By voting for the tax increase, he said, "the citizens of the city could allow us to more adequately provide those services."
The city's attempt at a half-cent sales tax increase in November 2008 was soundly defeated. A similar measure in Wheatland passed.
In Marysville last week, the idea's revival went nowhere.
"I'm opposed to this, even if I thought it had a good chance of passing," said Mayor Bill Harris. "This will be viewed as the City Council coming to them wanting more money again."
Councilman Dale Whitmore echoed Harris' sentiments.
"From the few people I've spoken with about this, I've got an angry reaction," he said.
"I hear negative comments about the red-light cameras. ... Marysville has got a down-and-out reputation, and I think this is going to set us back that much further that people have to come to the polls to vote down a half-cent sales tax," he said.
Councilman Jim Kitchen opposed the measure because he felt the chances for its success were slim.
Kitchen said that he was initially in favor of the move and that he had been behind it during meetings of the budget committee.

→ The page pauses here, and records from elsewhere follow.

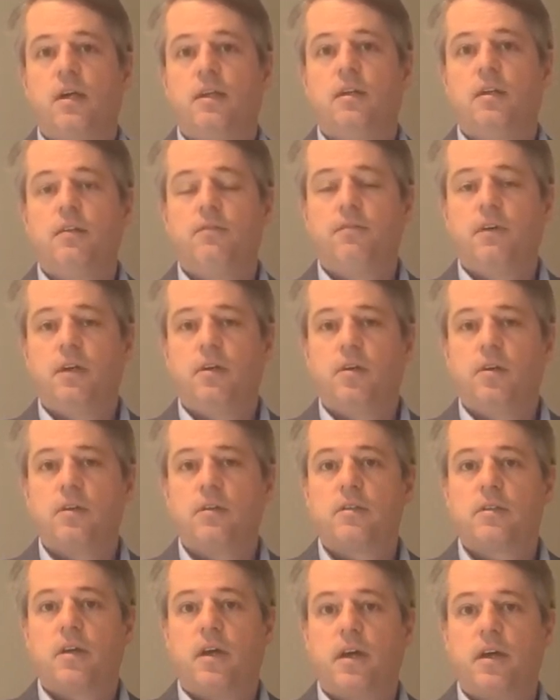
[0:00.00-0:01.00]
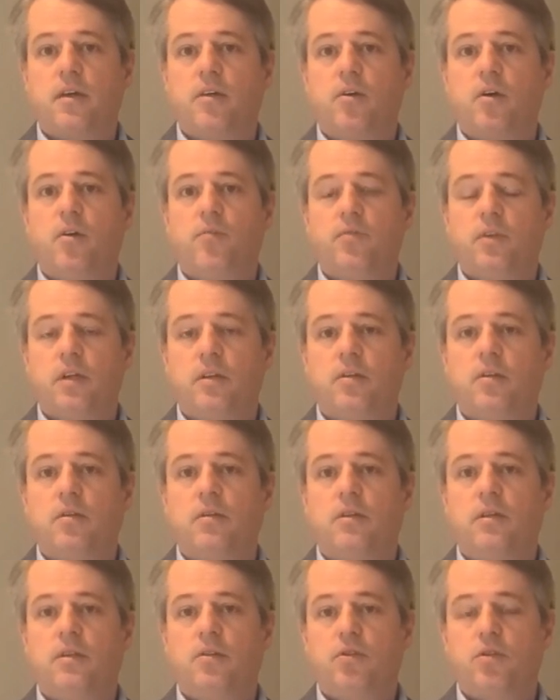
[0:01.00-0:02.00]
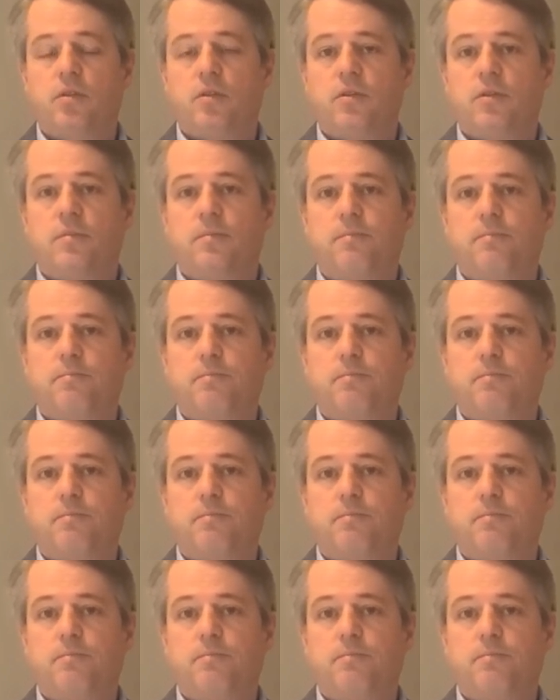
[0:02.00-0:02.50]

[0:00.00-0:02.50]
difficult side of that condition.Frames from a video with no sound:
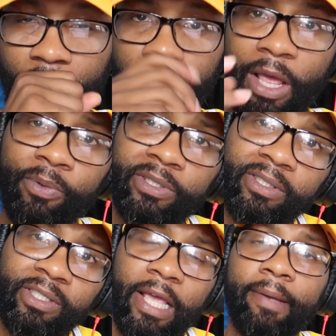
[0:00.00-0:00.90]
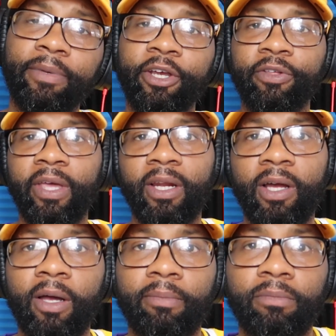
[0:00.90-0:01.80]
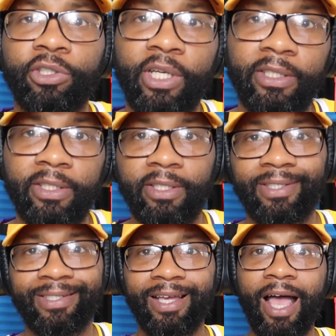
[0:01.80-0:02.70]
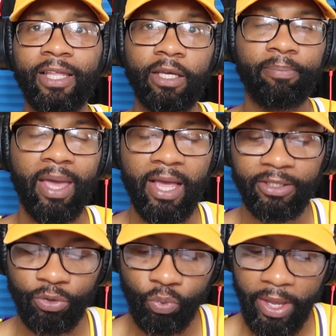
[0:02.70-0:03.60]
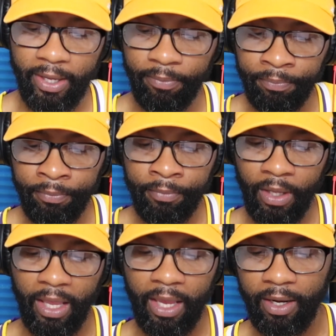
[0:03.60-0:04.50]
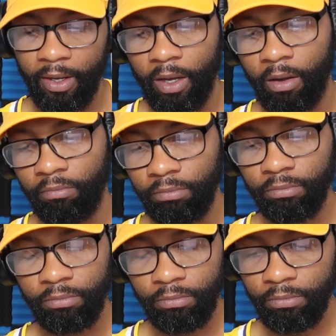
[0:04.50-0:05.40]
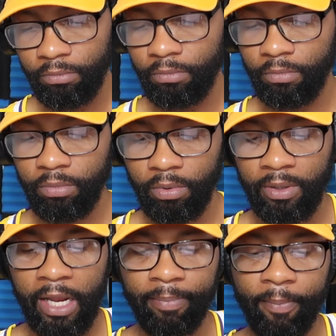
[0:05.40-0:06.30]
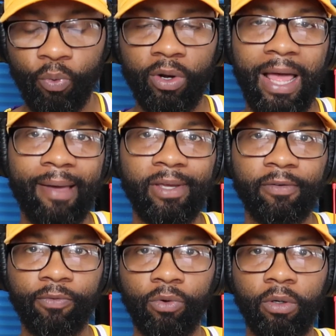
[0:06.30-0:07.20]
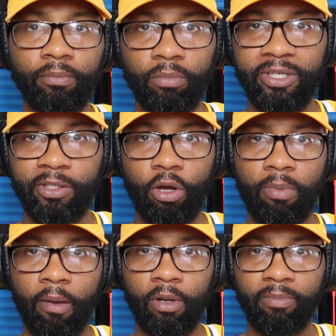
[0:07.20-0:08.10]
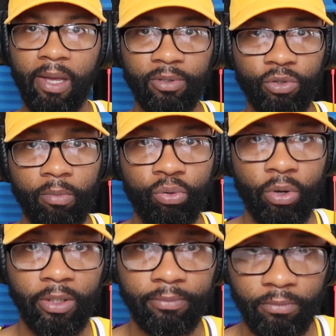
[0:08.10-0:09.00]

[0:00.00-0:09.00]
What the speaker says: that was the same year that Justice Scalia passed away. And a lot of people were lobbying for President Obama to be able to appoint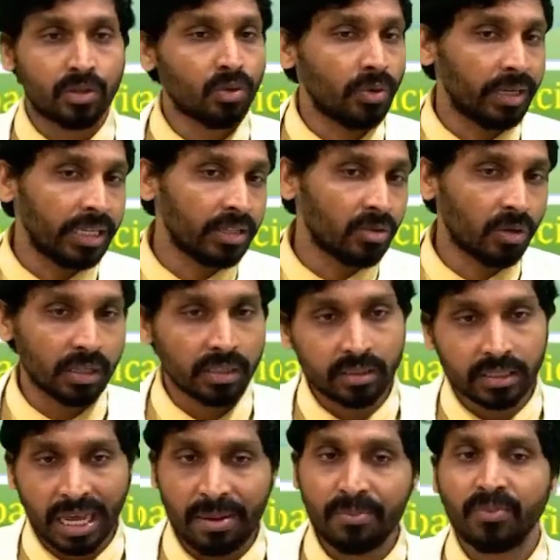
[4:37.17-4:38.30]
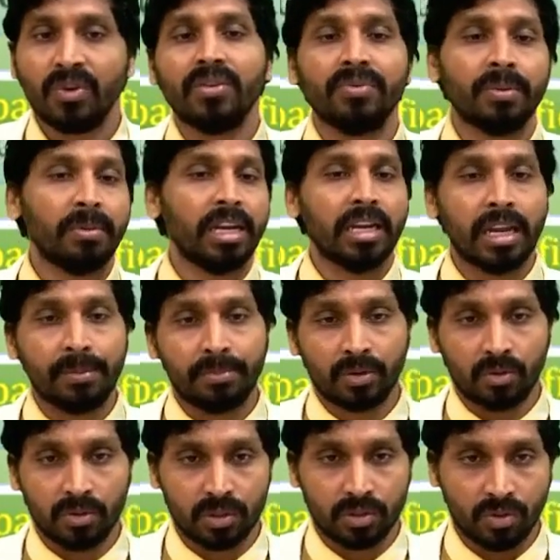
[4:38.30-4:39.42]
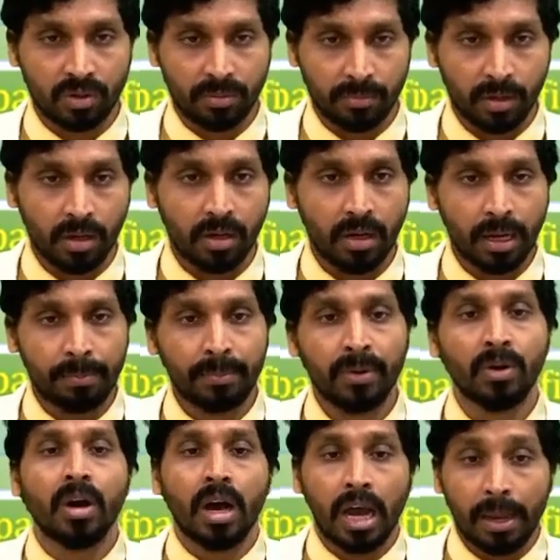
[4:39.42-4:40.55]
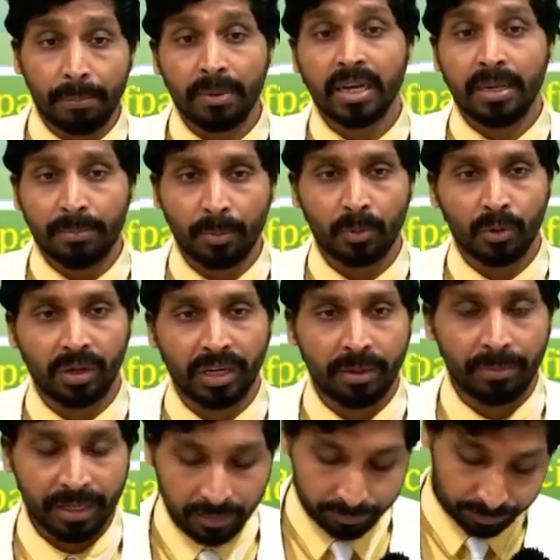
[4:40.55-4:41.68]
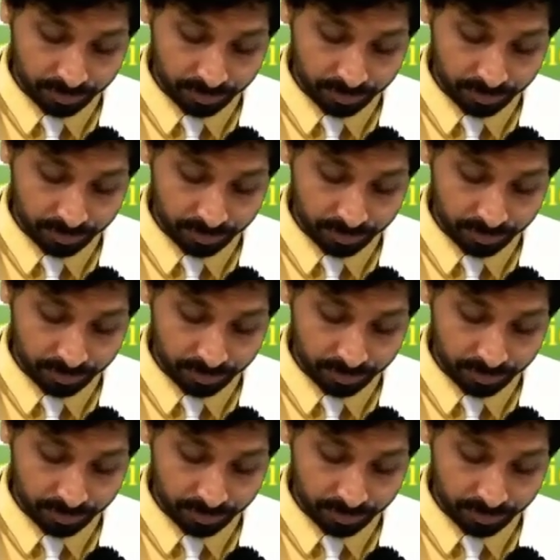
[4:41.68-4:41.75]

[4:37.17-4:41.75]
So, it is not a type 1 familial hyperlipoproteinemia.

"But the cigarette tax was voted down, and that should have been a slam dunk," he said. "I would see this as a waste of effort and money."
Councilman Ricky Samayoa was the proposal's sole supporter.
"There's a lot of people that know there's a lack of resources here for us to have a proper city and manage it," he said.
Continued cuts to maintenance and other aspects of the city's budget, he said, hurt chances for an economic recovery.
"The way we're continuing to go, it's just going to be a dying city, even if the economy picks up," he said. "Give folks the opportunity to have this debate."
Councilwoman Christina Billeci said she did not think a ballot measure made sense.
"We need to balance the budget with the revenues we have," she said.
Kitchen and Harris are up for re-election in November. Billeci will be vacating her council seat in November.